During the exploration of oil and gas, electromagnetic (EM) logging tools are commonly used for the determination of electrical properties of formations. Electrical imagers within wireline tools and Logging While Drilling (LWD) tools have typically both been used to give measurements of the attenuation and phase difference of a formation downhole. However, current imaging tools lack true omni-directional sensitivity and thus fail to accurately represent images in both horizontal and vertical planes of reference.
Aperture antennas may be used as transmitters and receivers in oil based mud and may be used to produce images of a formation downhole. However, images generated using aperture antennas are typically polarized (i.e., have directionality) and cannot provide omni-directional sensitivity. Also, based on design and orientation of imagers using aperture antennas, the signal strength and image resolution of these electrical imagers may be limited.
Another limitation of many electrical imagers is that they cannot operate in oil based muds. Due to the non-conductive nature of some oil based muds, measurements downhole using some electrical imagers may be inhibited. As a result, having the ability to operate in an oil based mud environment is one advantage some electrical imagers have over others. For example, galvanic type electric imagers do not work in oil based muds because they exhibit very low conductivity in such environments. Also, operating electrical imagers with higher frequencies (in the range of hundreds of Megahertz to Gigahertz) may be necessary for imaging in oil based mud.

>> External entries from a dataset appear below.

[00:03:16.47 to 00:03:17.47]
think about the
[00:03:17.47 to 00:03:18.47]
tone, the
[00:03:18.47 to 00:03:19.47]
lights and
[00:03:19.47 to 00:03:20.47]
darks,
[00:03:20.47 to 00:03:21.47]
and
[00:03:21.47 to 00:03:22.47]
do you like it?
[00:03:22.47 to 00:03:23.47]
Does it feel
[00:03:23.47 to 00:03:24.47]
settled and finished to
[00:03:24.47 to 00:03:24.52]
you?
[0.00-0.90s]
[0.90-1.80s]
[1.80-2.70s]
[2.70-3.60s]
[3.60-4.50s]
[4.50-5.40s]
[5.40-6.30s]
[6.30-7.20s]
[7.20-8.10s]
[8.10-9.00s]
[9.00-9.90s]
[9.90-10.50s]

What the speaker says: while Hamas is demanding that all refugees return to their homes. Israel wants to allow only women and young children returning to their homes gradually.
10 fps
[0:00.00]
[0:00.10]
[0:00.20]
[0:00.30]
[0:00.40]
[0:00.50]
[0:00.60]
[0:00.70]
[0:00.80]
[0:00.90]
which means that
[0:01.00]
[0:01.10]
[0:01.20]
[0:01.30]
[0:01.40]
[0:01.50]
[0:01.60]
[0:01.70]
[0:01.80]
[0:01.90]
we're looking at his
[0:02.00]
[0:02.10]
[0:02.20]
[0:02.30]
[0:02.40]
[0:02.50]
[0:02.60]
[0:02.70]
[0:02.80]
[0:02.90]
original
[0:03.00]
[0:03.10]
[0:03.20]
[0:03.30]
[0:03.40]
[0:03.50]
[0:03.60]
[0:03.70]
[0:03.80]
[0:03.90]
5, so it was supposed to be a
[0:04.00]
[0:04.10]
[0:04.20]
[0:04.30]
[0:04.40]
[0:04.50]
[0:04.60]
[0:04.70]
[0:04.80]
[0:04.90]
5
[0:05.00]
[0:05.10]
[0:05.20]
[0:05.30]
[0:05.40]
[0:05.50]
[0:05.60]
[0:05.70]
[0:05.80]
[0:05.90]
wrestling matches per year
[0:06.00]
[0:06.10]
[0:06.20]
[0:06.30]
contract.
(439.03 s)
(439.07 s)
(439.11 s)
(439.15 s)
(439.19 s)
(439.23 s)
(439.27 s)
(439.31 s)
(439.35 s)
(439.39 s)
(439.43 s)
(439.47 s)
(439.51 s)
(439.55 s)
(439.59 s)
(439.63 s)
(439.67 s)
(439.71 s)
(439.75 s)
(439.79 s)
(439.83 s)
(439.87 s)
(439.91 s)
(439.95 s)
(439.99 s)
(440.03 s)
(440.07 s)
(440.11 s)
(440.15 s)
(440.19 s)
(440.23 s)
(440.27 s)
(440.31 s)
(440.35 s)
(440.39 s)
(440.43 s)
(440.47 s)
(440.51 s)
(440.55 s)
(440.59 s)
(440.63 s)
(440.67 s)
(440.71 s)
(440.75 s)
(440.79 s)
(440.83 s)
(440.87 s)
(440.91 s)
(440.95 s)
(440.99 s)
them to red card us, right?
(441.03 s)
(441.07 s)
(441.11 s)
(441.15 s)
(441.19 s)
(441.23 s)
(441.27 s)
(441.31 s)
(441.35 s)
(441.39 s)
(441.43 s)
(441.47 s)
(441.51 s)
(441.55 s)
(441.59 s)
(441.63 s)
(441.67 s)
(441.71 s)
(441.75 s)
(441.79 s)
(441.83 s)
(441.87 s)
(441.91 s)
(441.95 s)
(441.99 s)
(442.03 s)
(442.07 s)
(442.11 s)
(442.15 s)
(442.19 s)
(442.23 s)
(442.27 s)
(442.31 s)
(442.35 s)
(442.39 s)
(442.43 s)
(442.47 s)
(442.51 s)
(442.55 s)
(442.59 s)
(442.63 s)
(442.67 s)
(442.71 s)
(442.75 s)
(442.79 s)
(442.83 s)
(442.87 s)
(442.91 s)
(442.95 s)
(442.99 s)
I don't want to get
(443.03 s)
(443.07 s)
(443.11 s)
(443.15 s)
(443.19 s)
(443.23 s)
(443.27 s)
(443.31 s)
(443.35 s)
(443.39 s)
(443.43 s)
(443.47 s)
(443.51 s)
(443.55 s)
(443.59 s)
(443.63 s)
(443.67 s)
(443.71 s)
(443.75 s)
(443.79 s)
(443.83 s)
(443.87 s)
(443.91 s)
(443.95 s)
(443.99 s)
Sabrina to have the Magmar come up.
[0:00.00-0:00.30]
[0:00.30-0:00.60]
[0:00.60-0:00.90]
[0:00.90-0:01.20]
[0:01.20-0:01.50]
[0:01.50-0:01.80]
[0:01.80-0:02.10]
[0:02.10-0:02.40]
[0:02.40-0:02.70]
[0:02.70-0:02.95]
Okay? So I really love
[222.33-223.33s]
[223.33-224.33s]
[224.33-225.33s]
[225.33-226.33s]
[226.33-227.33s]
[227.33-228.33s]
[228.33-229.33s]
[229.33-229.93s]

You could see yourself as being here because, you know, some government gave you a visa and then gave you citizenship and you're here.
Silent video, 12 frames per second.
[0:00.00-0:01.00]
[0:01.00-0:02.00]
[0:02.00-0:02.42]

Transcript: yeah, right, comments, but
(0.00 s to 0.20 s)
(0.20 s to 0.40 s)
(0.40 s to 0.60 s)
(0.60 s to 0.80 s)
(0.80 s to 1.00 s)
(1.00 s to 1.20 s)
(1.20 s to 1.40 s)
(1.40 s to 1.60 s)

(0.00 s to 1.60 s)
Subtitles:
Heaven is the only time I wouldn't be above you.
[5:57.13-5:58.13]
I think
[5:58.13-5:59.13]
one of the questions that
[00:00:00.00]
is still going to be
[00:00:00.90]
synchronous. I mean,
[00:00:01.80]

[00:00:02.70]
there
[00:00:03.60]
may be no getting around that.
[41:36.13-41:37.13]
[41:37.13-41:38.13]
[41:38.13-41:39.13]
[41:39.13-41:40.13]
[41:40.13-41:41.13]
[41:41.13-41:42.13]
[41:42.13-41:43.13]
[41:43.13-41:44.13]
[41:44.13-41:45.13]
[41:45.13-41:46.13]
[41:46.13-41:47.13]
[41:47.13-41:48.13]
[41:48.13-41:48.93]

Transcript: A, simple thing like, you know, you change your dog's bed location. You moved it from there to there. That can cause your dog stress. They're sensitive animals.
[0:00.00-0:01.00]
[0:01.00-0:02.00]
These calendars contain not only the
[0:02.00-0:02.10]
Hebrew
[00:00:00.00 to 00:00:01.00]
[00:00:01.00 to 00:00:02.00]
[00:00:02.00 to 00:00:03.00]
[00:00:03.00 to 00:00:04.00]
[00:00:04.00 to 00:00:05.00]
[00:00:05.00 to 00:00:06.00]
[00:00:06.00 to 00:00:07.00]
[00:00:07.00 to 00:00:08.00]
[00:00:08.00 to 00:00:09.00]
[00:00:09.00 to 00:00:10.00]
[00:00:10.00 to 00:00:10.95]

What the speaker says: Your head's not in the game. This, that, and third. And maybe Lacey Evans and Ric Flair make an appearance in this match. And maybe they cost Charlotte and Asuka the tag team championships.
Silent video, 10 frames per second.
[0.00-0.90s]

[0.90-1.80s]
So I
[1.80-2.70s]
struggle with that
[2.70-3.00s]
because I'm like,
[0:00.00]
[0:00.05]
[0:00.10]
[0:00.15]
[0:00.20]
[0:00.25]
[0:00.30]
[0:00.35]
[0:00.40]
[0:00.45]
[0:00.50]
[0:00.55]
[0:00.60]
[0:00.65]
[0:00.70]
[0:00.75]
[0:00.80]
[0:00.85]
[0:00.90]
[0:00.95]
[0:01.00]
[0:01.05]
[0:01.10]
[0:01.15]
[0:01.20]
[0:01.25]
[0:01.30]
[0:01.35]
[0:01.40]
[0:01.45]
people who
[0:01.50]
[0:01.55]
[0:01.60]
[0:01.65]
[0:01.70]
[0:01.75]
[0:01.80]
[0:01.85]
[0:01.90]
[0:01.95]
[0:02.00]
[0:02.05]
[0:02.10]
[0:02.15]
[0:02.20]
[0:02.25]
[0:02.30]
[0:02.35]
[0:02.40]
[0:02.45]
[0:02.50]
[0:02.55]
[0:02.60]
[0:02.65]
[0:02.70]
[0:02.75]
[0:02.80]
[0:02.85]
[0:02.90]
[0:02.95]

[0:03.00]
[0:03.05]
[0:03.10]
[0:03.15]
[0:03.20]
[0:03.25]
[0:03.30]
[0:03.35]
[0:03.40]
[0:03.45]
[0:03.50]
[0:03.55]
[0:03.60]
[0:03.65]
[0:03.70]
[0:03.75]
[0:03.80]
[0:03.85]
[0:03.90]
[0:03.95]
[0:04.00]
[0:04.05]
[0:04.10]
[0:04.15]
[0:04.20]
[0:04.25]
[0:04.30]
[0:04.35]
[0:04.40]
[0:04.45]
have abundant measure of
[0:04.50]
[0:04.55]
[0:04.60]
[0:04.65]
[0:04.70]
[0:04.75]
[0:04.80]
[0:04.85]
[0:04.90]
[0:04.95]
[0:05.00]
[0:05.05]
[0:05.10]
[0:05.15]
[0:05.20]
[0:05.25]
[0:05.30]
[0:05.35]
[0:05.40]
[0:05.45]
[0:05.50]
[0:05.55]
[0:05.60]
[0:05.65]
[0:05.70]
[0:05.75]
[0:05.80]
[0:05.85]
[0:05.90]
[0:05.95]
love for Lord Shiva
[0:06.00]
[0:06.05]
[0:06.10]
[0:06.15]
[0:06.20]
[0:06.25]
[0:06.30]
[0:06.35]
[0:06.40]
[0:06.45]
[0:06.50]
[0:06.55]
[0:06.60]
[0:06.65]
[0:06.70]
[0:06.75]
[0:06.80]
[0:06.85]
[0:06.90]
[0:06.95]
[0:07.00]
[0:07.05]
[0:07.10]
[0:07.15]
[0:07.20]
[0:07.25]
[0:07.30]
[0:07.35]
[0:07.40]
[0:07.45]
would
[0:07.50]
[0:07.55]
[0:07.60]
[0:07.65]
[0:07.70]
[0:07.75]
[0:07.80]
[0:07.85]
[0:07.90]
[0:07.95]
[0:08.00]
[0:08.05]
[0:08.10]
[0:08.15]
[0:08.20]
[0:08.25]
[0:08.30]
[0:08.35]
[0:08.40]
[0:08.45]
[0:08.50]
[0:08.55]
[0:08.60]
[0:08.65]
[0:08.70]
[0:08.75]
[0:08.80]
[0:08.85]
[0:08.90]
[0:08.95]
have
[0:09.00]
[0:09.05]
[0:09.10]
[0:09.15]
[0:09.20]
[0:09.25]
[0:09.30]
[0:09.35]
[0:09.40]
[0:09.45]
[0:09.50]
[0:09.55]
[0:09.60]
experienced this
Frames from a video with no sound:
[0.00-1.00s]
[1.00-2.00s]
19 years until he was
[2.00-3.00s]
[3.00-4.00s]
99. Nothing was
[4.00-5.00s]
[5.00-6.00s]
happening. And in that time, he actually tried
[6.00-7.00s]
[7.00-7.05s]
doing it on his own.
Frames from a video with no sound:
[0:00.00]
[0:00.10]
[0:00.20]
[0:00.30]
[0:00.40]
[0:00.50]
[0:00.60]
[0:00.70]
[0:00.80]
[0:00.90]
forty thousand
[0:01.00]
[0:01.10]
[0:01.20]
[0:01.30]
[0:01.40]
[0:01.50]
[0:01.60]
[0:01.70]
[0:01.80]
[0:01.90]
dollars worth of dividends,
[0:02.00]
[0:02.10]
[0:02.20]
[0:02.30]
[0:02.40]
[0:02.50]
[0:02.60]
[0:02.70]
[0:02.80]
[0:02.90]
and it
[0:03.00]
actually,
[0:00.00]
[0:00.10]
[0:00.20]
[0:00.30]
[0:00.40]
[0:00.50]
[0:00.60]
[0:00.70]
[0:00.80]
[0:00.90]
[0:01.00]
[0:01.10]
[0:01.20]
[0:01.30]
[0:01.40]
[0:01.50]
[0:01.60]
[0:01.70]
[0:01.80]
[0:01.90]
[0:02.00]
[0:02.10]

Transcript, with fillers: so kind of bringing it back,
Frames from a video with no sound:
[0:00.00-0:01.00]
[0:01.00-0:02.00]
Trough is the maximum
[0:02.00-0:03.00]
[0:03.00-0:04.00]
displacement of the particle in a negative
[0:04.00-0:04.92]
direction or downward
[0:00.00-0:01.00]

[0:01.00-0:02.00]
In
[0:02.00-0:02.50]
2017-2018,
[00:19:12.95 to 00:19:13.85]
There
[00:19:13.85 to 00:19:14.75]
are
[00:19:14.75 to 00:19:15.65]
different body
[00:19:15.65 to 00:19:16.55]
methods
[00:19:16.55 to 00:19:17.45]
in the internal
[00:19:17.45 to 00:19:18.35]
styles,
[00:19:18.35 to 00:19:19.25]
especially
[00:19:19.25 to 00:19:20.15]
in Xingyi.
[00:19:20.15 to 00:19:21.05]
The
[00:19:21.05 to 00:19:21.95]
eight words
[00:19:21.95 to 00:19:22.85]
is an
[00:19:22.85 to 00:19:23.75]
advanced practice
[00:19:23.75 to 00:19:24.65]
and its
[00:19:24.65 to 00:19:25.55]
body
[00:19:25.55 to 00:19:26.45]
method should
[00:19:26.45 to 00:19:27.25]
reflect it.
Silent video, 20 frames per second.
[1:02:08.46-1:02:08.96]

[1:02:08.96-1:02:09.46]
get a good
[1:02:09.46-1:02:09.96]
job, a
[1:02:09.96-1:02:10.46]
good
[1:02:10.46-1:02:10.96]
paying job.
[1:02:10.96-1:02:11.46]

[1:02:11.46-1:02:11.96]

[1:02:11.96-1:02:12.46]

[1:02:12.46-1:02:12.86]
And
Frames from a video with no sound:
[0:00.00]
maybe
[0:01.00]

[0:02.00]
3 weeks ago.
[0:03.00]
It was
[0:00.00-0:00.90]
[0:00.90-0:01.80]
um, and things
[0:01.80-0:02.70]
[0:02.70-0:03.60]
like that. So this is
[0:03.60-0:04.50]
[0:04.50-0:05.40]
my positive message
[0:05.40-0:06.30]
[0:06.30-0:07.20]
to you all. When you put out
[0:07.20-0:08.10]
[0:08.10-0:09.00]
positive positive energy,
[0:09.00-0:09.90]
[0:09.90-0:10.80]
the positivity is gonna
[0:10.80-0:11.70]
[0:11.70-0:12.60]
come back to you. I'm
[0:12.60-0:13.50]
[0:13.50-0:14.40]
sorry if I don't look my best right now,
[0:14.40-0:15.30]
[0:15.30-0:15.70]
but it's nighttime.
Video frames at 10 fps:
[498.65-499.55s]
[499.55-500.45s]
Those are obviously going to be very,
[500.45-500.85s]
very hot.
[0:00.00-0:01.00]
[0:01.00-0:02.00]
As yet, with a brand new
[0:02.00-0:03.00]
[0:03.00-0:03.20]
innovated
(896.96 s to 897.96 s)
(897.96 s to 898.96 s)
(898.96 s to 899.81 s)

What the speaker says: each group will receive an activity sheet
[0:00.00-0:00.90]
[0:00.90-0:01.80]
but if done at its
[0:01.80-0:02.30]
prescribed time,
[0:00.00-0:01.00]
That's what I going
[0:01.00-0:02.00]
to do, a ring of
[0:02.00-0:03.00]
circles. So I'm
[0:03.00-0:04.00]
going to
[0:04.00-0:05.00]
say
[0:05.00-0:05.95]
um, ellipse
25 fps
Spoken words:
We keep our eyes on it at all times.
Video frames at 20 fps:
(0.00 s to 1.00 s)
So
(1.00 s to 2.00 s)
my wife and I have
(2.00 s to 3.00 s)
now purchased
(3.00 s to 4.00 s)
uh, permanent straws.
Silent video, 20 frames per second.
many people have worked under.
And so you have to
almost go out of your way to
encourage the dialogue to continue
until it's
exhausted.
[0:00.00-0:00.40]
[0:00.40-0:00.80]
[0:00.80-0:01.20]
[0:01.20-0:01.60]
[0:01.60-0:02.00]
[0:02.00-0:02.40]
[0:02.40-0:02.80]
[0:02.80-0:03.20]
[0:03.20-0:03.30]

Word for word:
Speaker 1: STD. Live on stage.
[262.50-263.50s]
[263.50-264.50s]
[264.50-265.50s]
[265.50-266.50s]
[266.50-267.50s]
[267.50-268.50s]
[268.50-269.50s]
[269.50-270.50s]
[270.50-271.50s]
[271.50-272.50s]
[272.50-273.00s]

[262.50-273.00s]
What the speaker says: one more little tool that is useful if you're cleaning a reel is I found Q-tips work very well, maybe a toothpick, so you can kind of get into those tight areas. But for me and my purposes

FIG. 1A illustrates an electrical imager configuration according to the prior art. The imager consists of an array of two transmitters and two receivers sharing a similar size and being oriented in a one dimensional array. These transmitters and receivers are used to transmit high-frequency electrical signals into a formation and receive the reflection of the transmitted signals for imaging. Referring to FIGS. 2A and 2B however, when imaging the phase and attenuation of a formation downhole using the imager as discussed above, the imager fails to accurately represent the resolution of formation fractures in both the horizontal and vertical directions. FIG. 2A illustrates an image of the attenuation of vertical and horizontal fractures downhole having equal widths, whereas FIG. 2B illustrates an image of the phase difference of the vertical and horizontal fractures in the formation.
As illustrated in FIG. 2A, when measuring the attenuation of the formation downhole using the electrical imager configuration above, the fractures in the vertical direction (vertical fracture) appear darker than the image of the fractures in the horizontal direction (horizontal fracture). Because the fractures in the formation have equal widths, the contrast of the vertical fracture and the contrast of the horizontal fracture should be the same. Thus, imagers in the art may not accurately represent the fractures in a foundation adequately. As a result, the data from these imagers may be misleading.
Referring to FIG. 2B, an image of the phase difference of the formation is shown. As shown, the horizontal fracture is shown to be substantially darker than the vertical fracture. As discussed above, because the fractures have the same width, the contrast of the vertical fracture and the horizontal fracture should be the same. In true omni-directional imaging, contrasts representing fractures in a formation are accurately represented.
Also, current imagers lack the ability to provide a quantitative analysis of the resistivity and dielectric constant of a formation downhole. By measuring the resistivity and dielectric constant of a formation, geologists and petrophysicists can more accurately evaluate formation parameters such as permeable layers, water and/or oil reservoirs, fractures, strike angles and/or dipping angles, etc. Current imaging tools are mostly limited to imaging and cannot provide both high resolution imaging and a quantitative analysis of formation resistivity and dielectric constant.
It is therefore desirable to have an electrical imager system and method for creating, an omni-directional, high resolution image of the parameters of a downhole formation such as the phase difference and attenuation in oil based mud, while also being capable of providing a quantitative analysis of formation resistivity and dielectric constant.
The subject matter of the present disclosure is directed to overcoming, or at least reducing the effects of, one or more of the problems set forth above.